Were I the prospective mother-in-law in this situation, I would be devastated to learn that my son would allow this treatment of me. Further, I would be heartbroken to consider that he would spend the rest of his life with such a shallow and apparently vindictive person. I would grieve for the happiness of knowing and loving grandchildren, because I would realize that the ripple effect of this mindset would contanimate everything, and there would be nothing I could do to alleviate it.
Were I the prospective bride, I might be thrilled to think I would have that kind of power over my fiancee; however, given the blessing of insight, I might be terrified to learn that my husband would be such a spineless jellyfish - might he forsake me in the same manner in the future? Or worse yet, might he forsake our children when the going gets tough?
Were I the prospective groom, I might be thinking that I am doing the right thing for the time being, but at the same time I might be repelled at the selfishness of the woman I plan to marry. I might wonder at her narcissism, and how it would effect our life together and the lives of our children. I might be thinking for the present that I can "fix" the in-law problem at a later date (after all, hasn't Mom always backed my plate?), but I really need someone to tell me that I can never unring the bell; that even if it resolves in some manner in the future, I would have failed everyone concerned, even the unborn.
When the going gets tough, the tough get going - the sissies flunk out! Sadly, often they (the sissies) don't have the maturity to recognize their failures or even consider them. There is no reality but their own, nothing important but themselves. Ultimately, they wind up alone.
I can see how easily this situation can occur, especially if the mother sees the bride as being even slightly manipulative and even hints to her son that he needs to stand up for his mother or be wise to the ways of some manipulative women. Instead of calling someone manipulative, I prefer to use the word immature. I think some of us forget that we all were immature and exhibited immature behavior in one way shape or form at different times in our lives, even way into adulthood. In other words, we all get old, but not everyone matures or even matures at the same rate.
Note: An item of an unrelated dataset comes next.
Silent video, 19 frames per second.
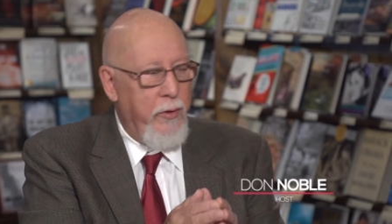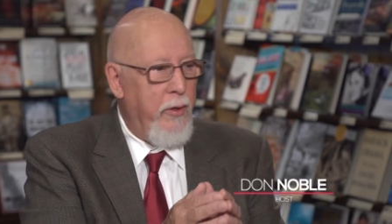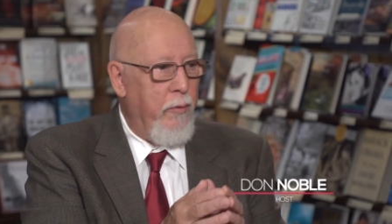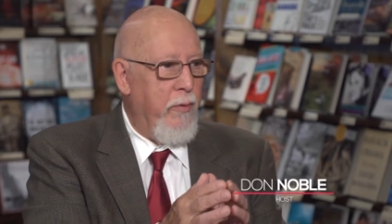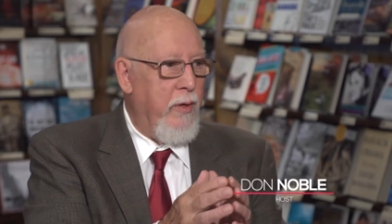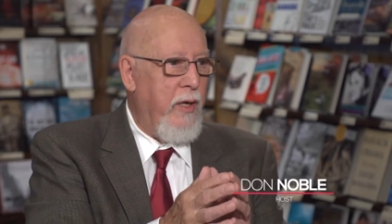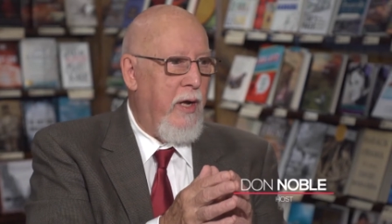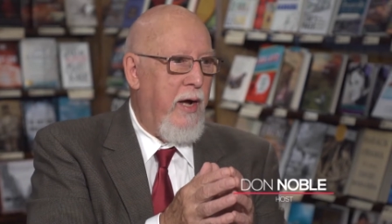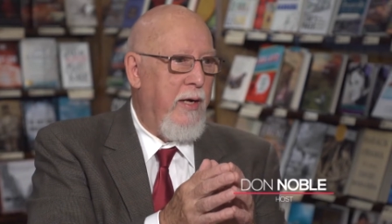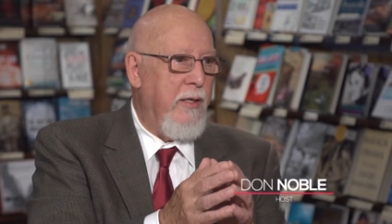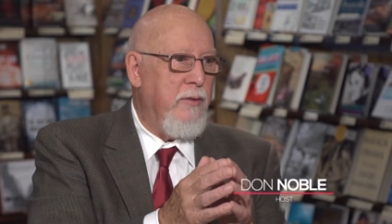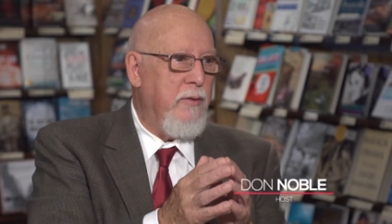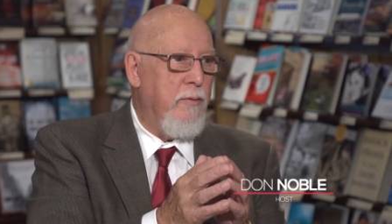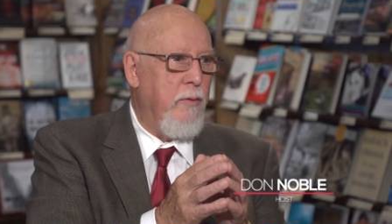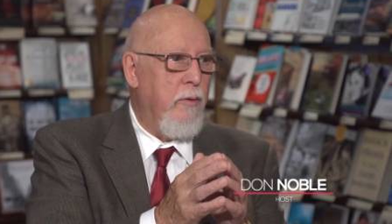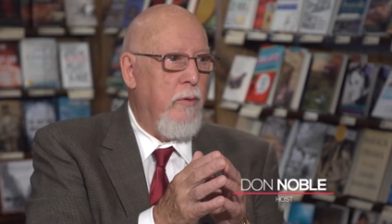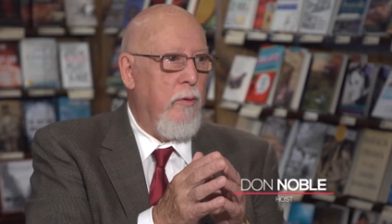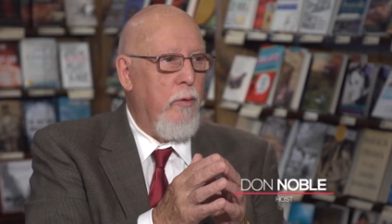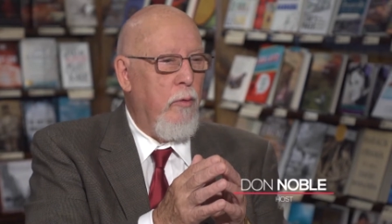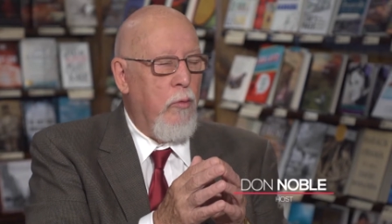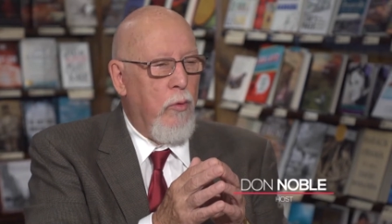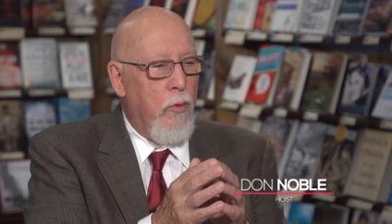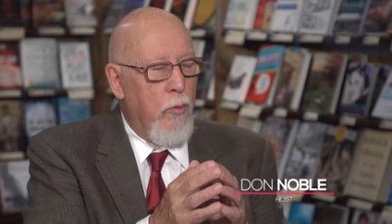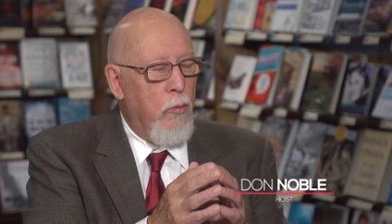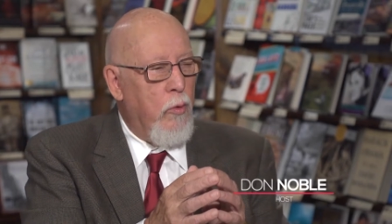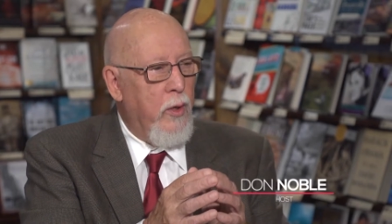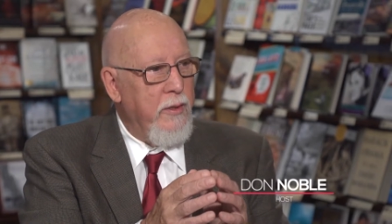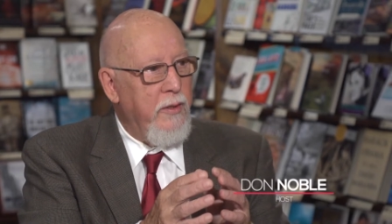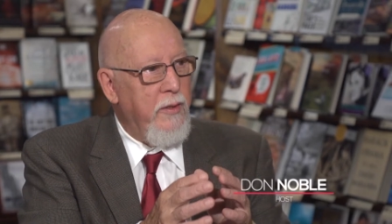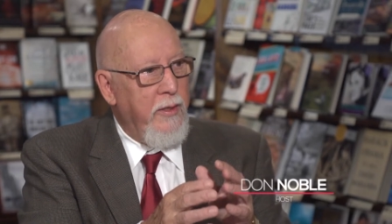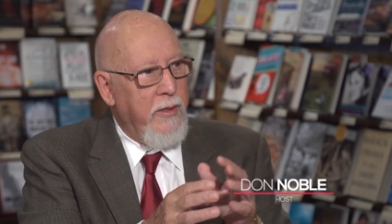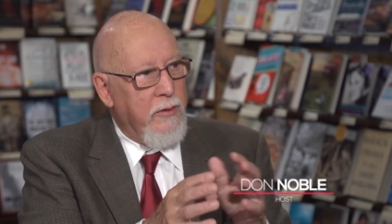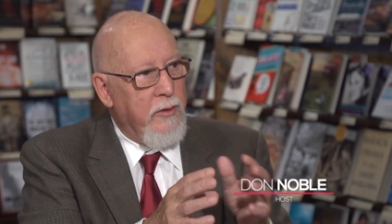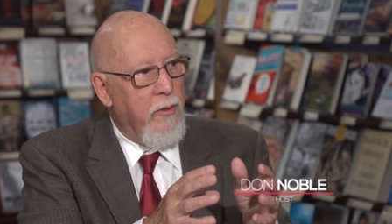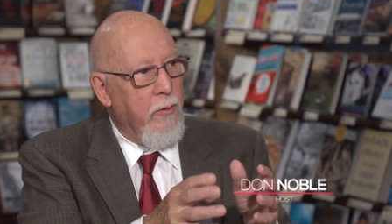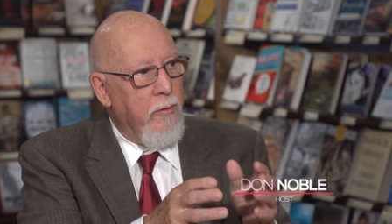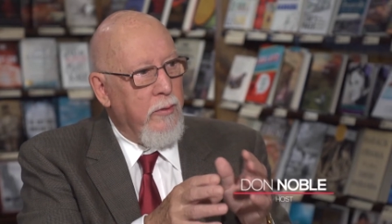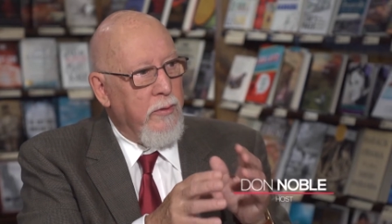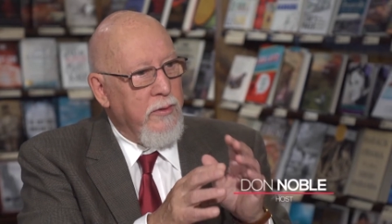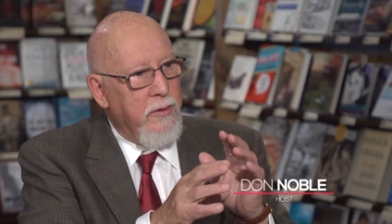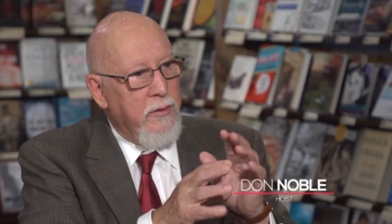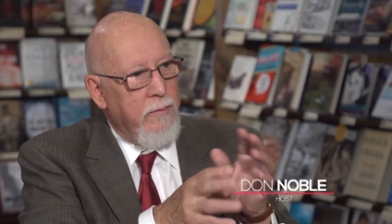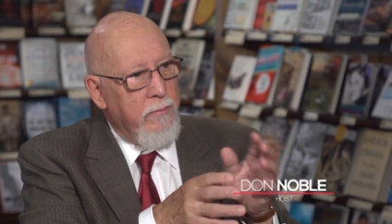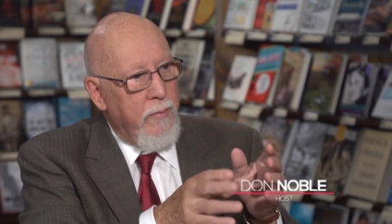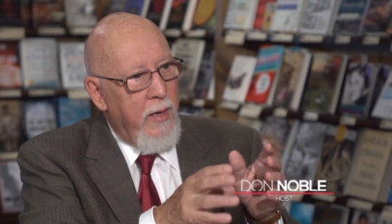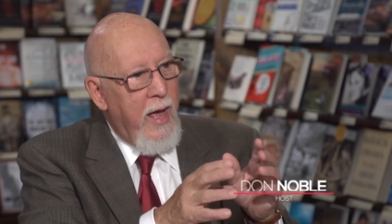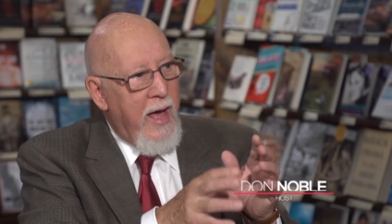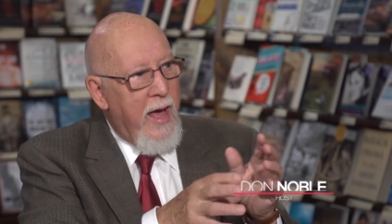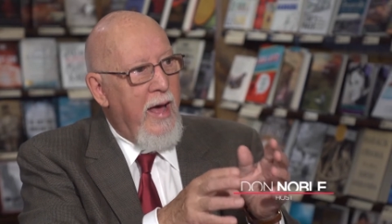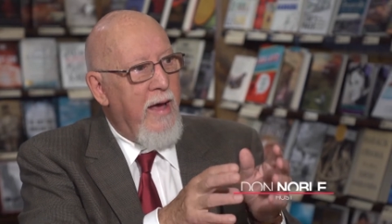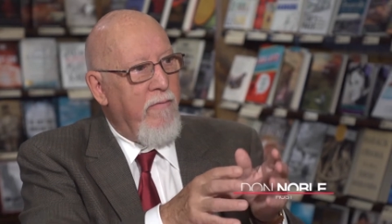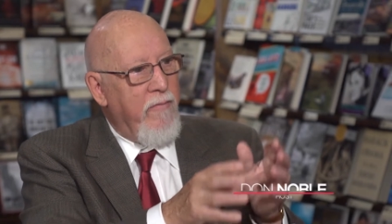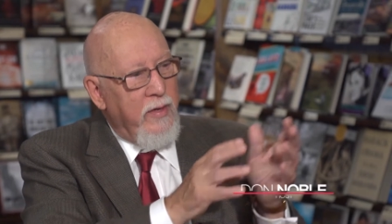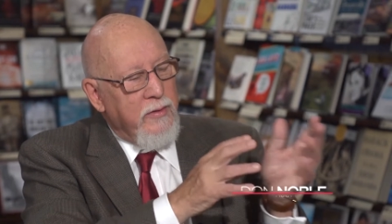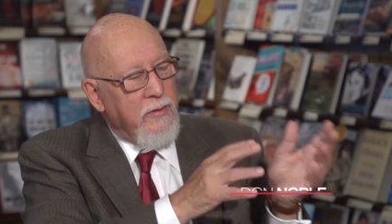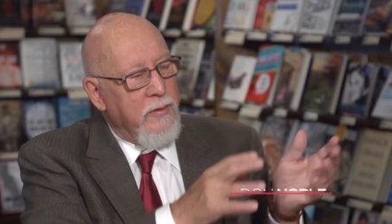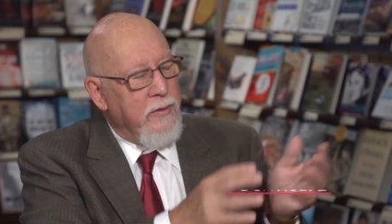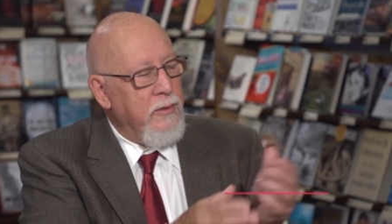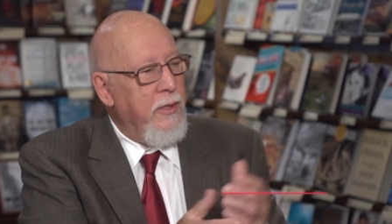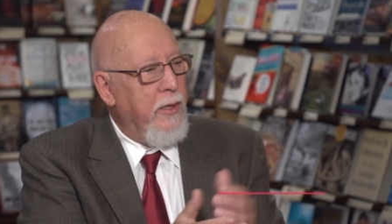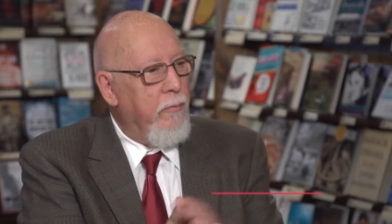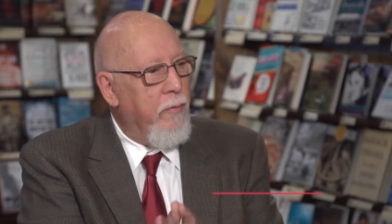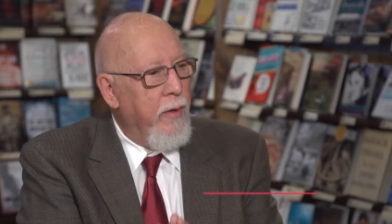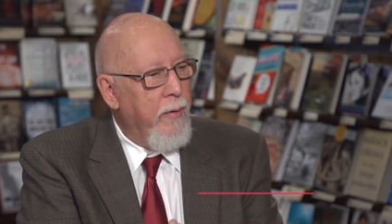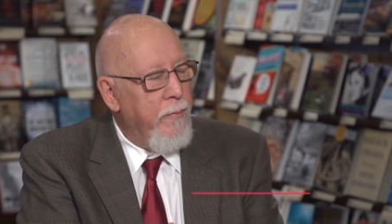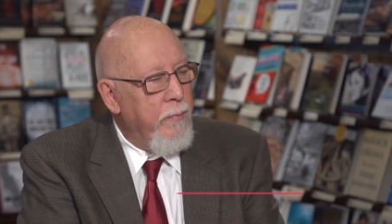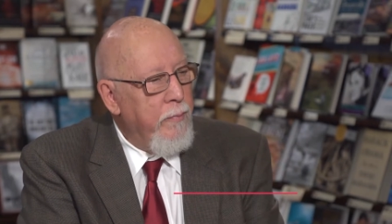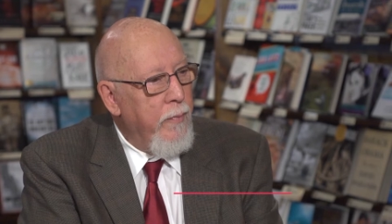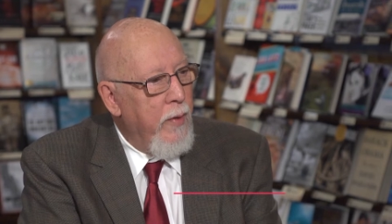realize what these girls have as a secret.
I'm certain I still have some things to work on.
I went through a similar situation, which I believe started when my son's girlfriend sent him to ask a favor of me and I put a condition on it which she did not like. Trouble like this begins when the son is put in the middle instead of the two people involved (mother and girlfriend) talk about the issue (whatever it may be). If my son's girlfriend would have asked me instead of having my son ask, I would have had more respect for her and would have been able to tell her what I thought. However, she knew she was asking a huge favor and thought I wouldn't be able to turn him down. Her behavior changed towards me immediately because she was forced to take some responsibility to act on my request in order for her favor to be granted. After much pouting on her part, she did what I asked and I did what she requested.
I could see then that this could become a huge problem if this type of behavior continued, so I decided that I was not going to put my son in the middle of discussions between his girlfriend and me, mostly because something is usually lost in the translation, and sometimes added. I have since then spoken to her about behavior that I thought was inappropriate for a girlfriend versus a spouse, and she has since then apologized for being spoiled and giving me a hard time. We both hugged and now have a relationship to build on between us instead of expecting my son to be the go between. I have more respect for her because she was able to admit that my concerns were legitimate. She thought I was jealous of her relationship with my son and I told her that was the farthest thing from the truth. I would never stand in the way of his happiness, even if I thought he was making a mistake. Believe me, the last thing I want is the responsibility for his decisions. If he makes bad decisions, he suffers the consequences, not me. Likewise, if I make a bad judgement call, I certainly don't want him to suffer the consequences of that either.
It's not easy letting our children go. We are so used to protecting them. I have vowed to stop giving unsolicited advice (I have a tendency to do this with all of my children) and give them some space to grow and work things out on their own.